At the moment, Dell, Gigabyte, Hewlett Packard Enterprise, Inspur, and Supermicro have a total of 14 systems that they have put through certification, and El-Hallak says that Nvidia has up to 70 systems coming from nearly a dozen vendors based on the pipeline it has at launch. It is not clear how the ODMs will certify, but clearly they can, and anyone who wants to grab Supermicro motherboards and chasses and create their own variations on the AI hardware theme can do so and get their machines certified. It is unclear how Nvidia may charge for such certifications, but we do know that it is expending its own engineering time on the effort and may only expect for OEMs and ODMs to do the same. What Nvidia wants is to have a lot of different hardware ready to run its NGC stack to grease the AI and HPC skids.
Given that so much of enterprise infrastructure is virtualized, we would not be surprised to see certifications for the NGC stack running in containers atop Red Hat OpenShift and VMware Tanzu which may or may not have a KVM hypervisor or ESXi hypervisor associated with it.

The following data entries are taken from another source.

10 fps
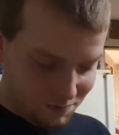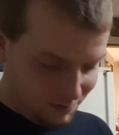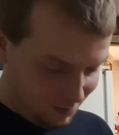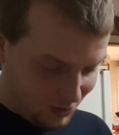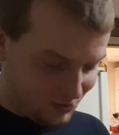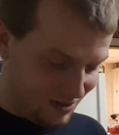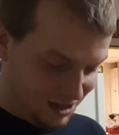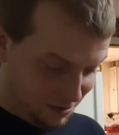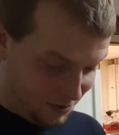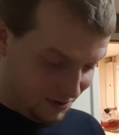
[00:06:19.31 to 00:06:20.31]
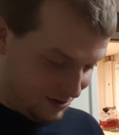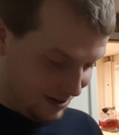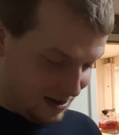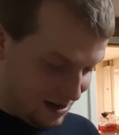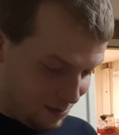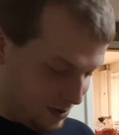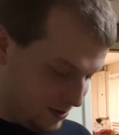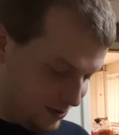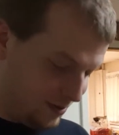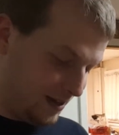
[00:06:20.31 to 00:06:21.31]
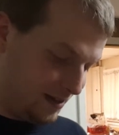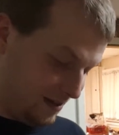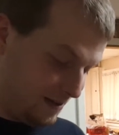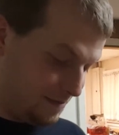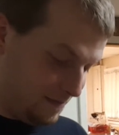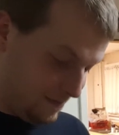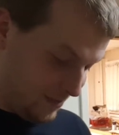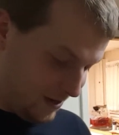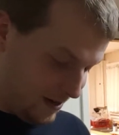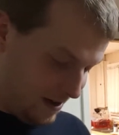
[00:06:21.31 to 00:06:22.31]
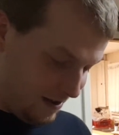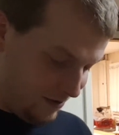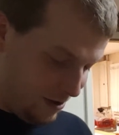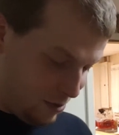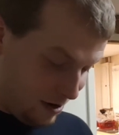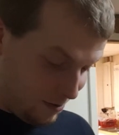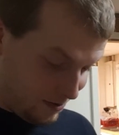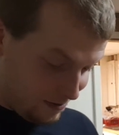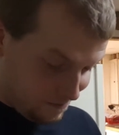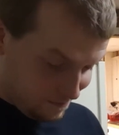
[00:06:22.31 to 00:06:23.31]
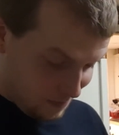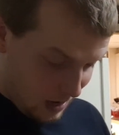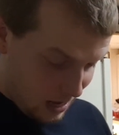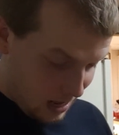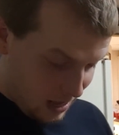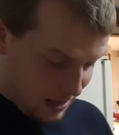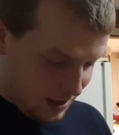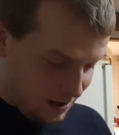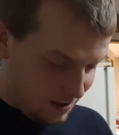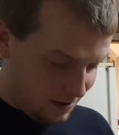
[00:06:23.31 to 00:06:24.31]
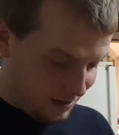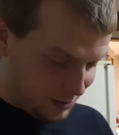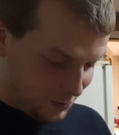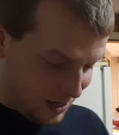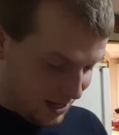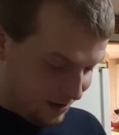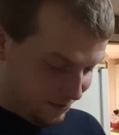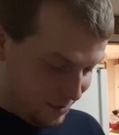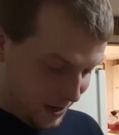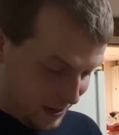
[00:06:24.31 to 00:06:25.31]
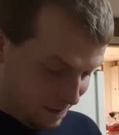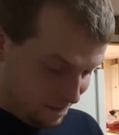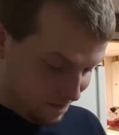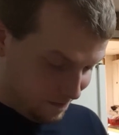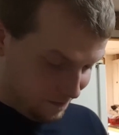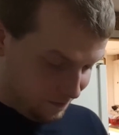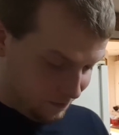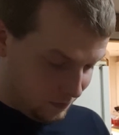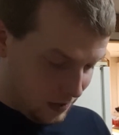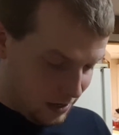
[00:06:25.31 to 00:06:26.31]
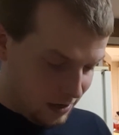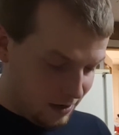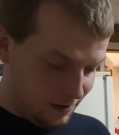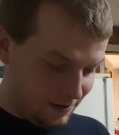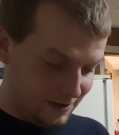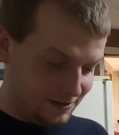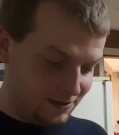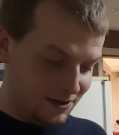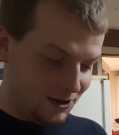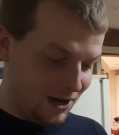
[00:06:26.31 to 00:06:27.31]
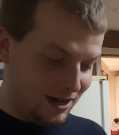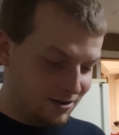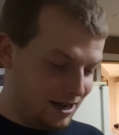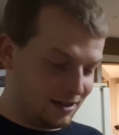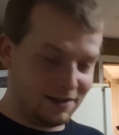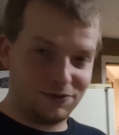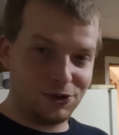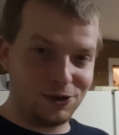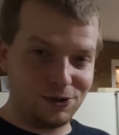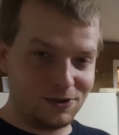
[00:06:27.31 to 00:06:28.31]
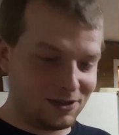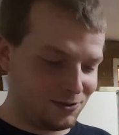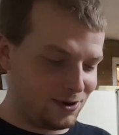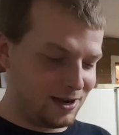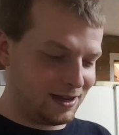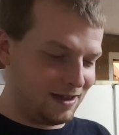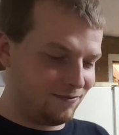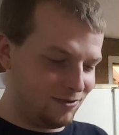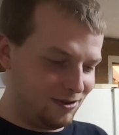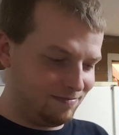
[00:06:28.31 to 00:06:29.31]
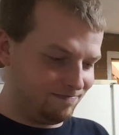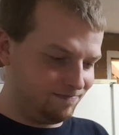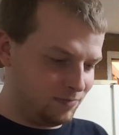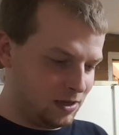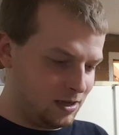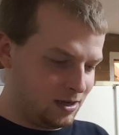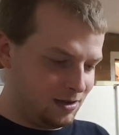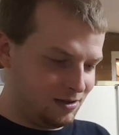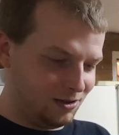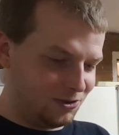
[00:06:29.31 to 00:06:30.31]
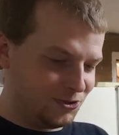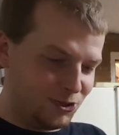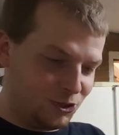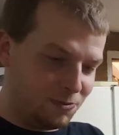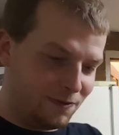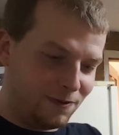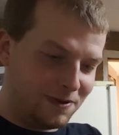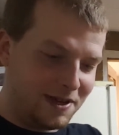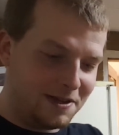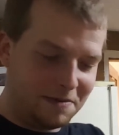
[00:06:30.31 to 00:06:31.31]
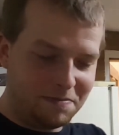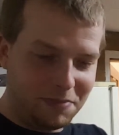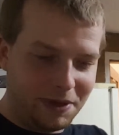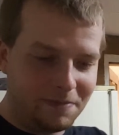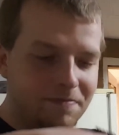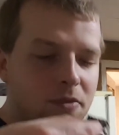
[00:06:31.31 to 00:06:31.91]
most dippers can dip it just like dip and not have any problem with it. And that's what I love about it. Cause you know, I love chew. That's where I came from. It was chew before dip, butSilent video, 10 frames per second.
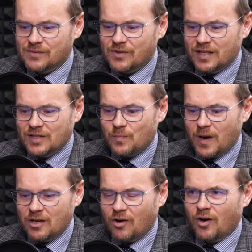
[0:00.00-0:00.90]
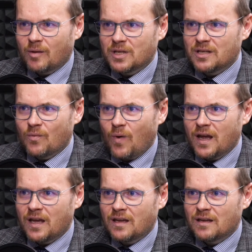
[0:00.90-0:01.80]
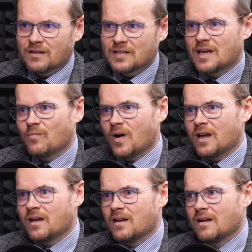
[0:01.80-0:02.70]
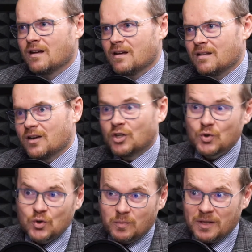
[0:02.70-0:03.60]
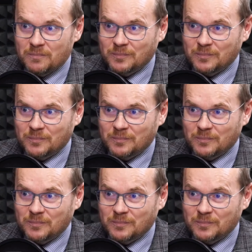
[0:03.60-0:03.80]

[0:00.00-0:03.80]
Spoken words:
things may not going to be the same way they used to be?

The launch of the certified systems program from Nvidia has also given us something we have always wanted: A list price for the support of that NGC stack. And El-Hallak, to his credit told us the price. Support costs for the NGC stack are tiered in blocks of four GPUs, and the underlying CPU doesn’t matter. (This is a GPU centric worldview, after all.) Support for the Nvidia software stack on those four GPU blocks costs $10,000 for a three-year contract. So on a DGX-2 fully loaded with 16 V100 GPU accelerators, that would work out to $40,000 or $833 per year per GPU. This machine cost $399,000 with the NGC support in it, so the underlying hardware cost $359,000 and the support represented 10 percent of the cost. On a DGX-A100, which has only eight A100 GPU accelerators (each with anywhere from 1.5X to 2.1X more oomph on HPC workloads and 6X more oomph on AI training and 7X more oomph on AI inference), the NGC stack support would cost $20,000, or again 10 percent of the $199,000 list price for this machine and $833 per GPU per year. We don’t know what, if anything, Nvidia charges for the hardware maintenance, but perhaps this is bundled in for its own customers. OEMs will charge hardware maintenance on top of this – or at least try to. And many enterprises will pay both. Happily, given that AI is a new and critical workload.
Update: Hardware maintenance is separate and also bundled by Nvidia into the DGX pricing and is separate from the NGC stack support costs.